María del Pilar Grljusich, joven de El Trapiche, fue una de las estudiantes que recibió la Beca al Mérito entregada por el gobernador Claudio Poggi. Con el sueño firme de convertirse en médica, destacó el esfuerzo que implica estudiar lejos de casa y el valor del acompañamiento familiar.

En el acto donde el gobernador Claudio Poggi entregó más de 370 Becas al Mérito a los mejores promedios del nivel Secundario, la historia de María del Pilar Grljusich reflejó el sacrificio y la perseverancia de muchos jóvenes del interior provincial que apuestan a la educación como camino de futuro.
Oriunda de El Trapiche, María del Pilar remarcó que llegar hasta este reconocimiento fue el resultado de un largo recorrido. “Fue un trayecto acompañado, tanto por mi familia como por mis amigos de la escuela, y un esfuerzo muy grande hasta llegar acá”, expresó.
Para ella, la beca representa mucho más que una ayuda económica. “Significa una oportunidad, sobre todo para los chicos del interior. Para estudiar en San Luis hay que hacer un esfuerzo enorme, ya sea por el transporte, el alquiler, y más aún si vas a una universidad privada, como en mi caso, con mi sueño de ser médica”, explicó.
Egresó del secundario con orientación en Economía y Administración en el Centro Educativo N°5 ‘Senador Alfredo Bertín’, un camino muy distinto al que eligió para su futuro. Sin embargo, su vocación siempre estuvo clara. “Desde muy chica mi sueño y mi pasión es ser médica.

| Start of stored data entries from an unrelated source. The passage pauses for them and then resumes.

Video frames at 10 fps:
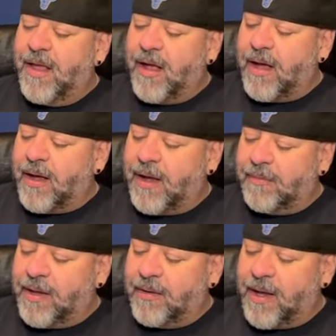
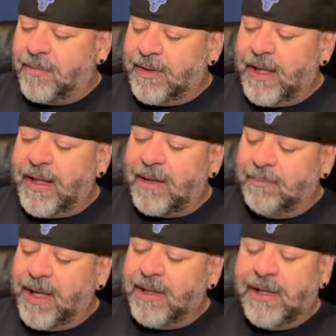I'm
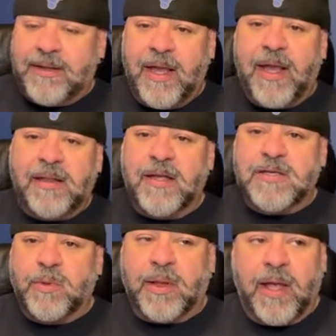lately digging
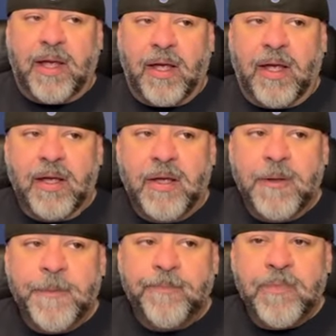these with like a
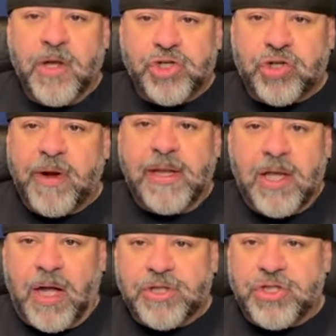straight
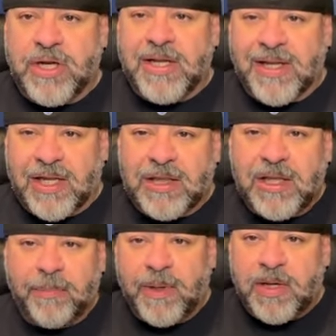cut jean, like a
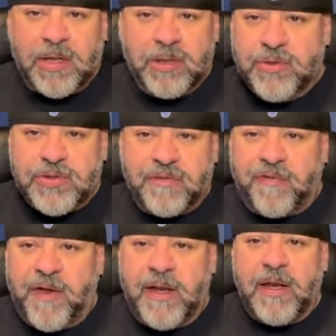little bit on a looser
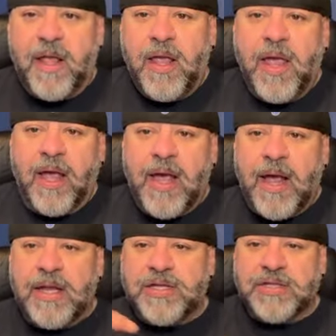fit, and
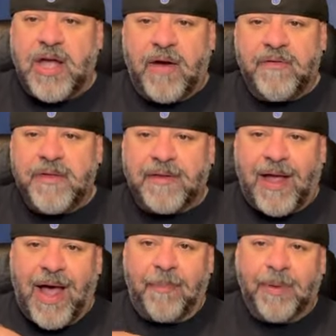kind of just cover the
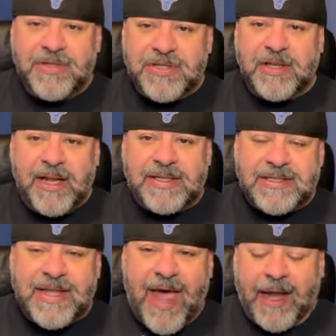top and just let it
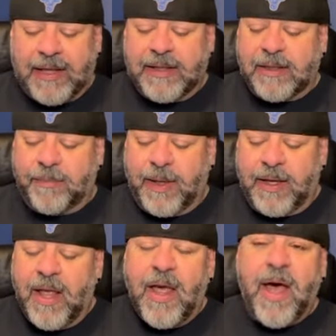stack a little
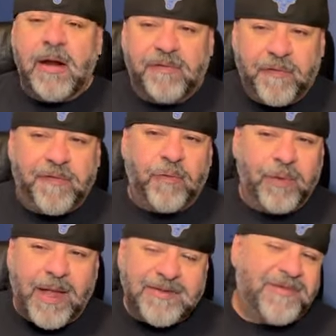bit. I don't know,
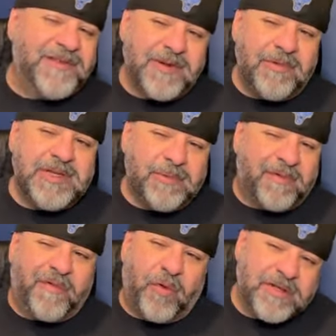for some reason
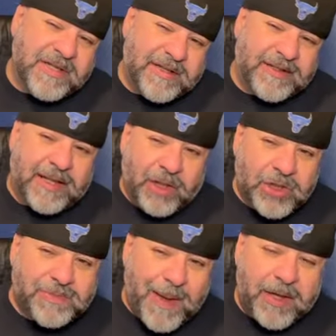with 4s, I think that
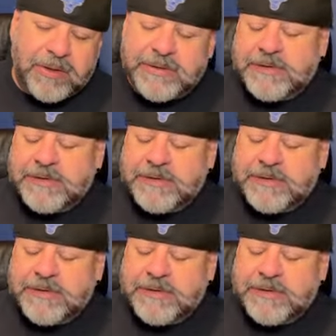looks better.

Ayudar a las personas, ya sea recentándoles un medicamento o simplemente escuchándolas, porque eso también sirve mucho”, contó. Incluso ya tiene una meta definida: la neurocirugía. “El cerebro es muy curioso”, dijo con entusiasmo.
El recorrido no estuvo exento de obstáculos. Uno de los mayores fue la distancia. “Yo vivía en La Florida y tenía que viajar hasta El Trapiche. Muchas veces tenía una hora y media de espera después de salir de la escuela, sola. Ese fue mi primer gran obstáculo”, recordó.
En los momentos más difíciles, el sostén emocional fue clave. “Mis abuelos fueron fundamentales. En las charlas de la tarde, con mate de por medio, siempre me decían: ‘No dejés, seguí, aunque se haga difícil’. Gracias a eso llegué”, relató con emoción. También destacó el acompañamiento de su mamá, presente en el acto, y el apoyo constante de su papá, que trabaja desde hace dos años en Neuquén.